Work task: Every line of the data below is to be duplicated exactly, pictures excepted.

● ● ●

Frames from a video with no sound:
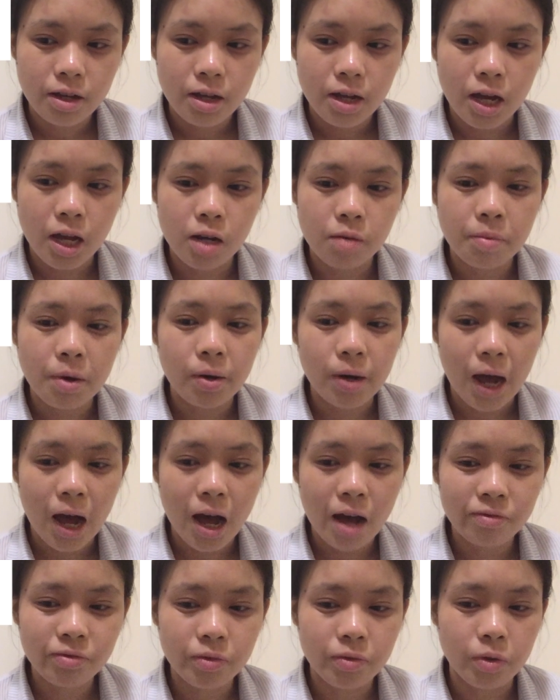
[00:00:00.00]
and about
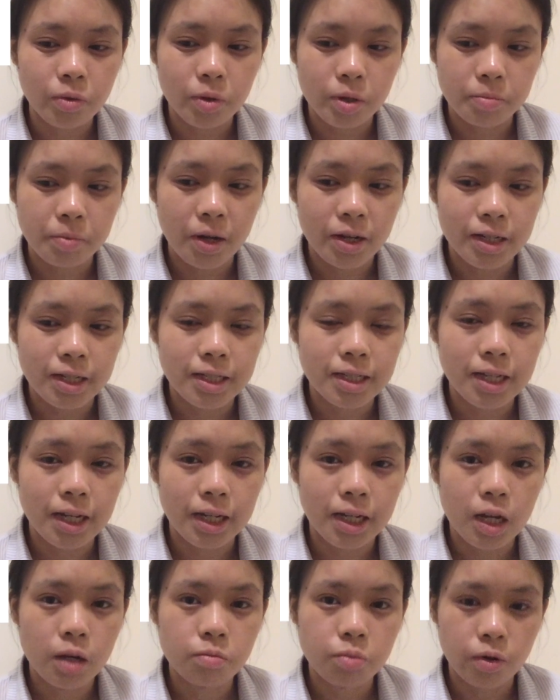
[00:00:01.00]
half of the respondents
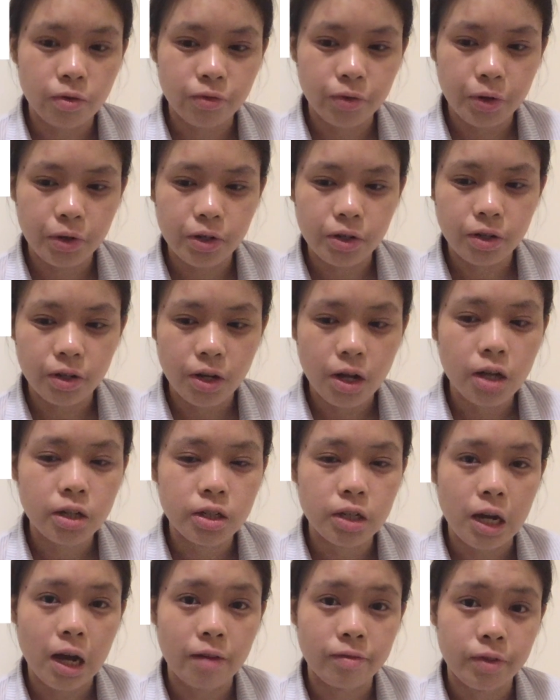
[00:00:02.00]
again preferred not
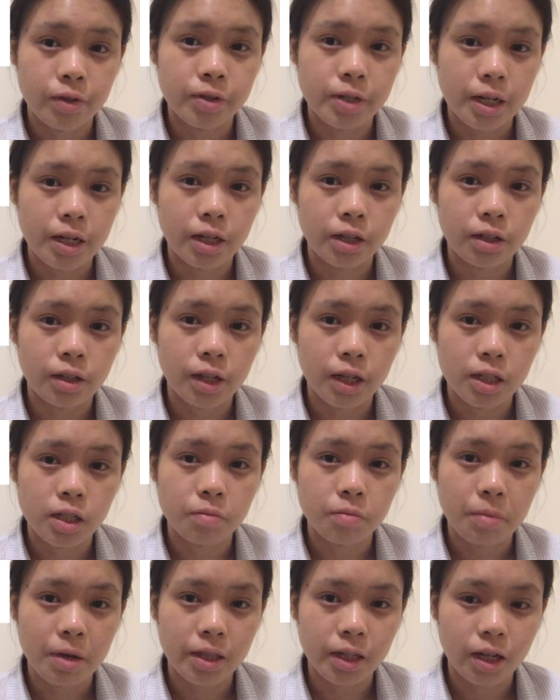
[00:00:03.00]
to have their data
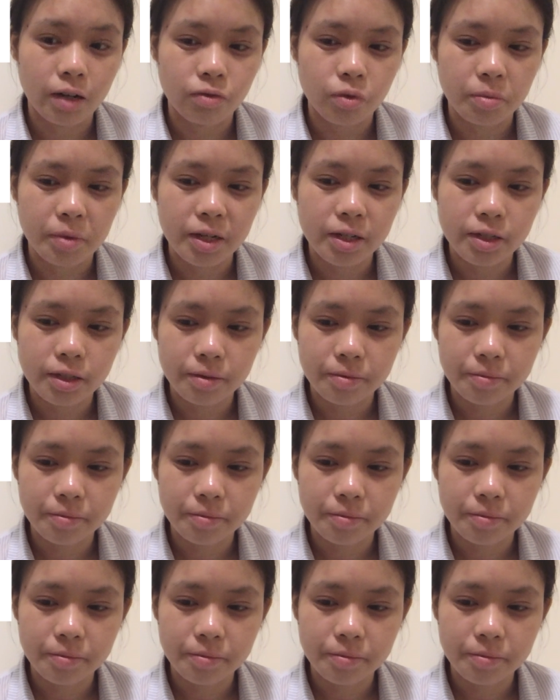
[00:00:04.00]
collected by the government.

● ● ●

Task output:
Frames from a video with no sound:
[00:00:00.00]
and about
[00:00:01.00]
half of the respondents
[00:00:02.00]
again preferred not
[00:00:03.00]
to have their data
[00:00:04.00]
collected by the government.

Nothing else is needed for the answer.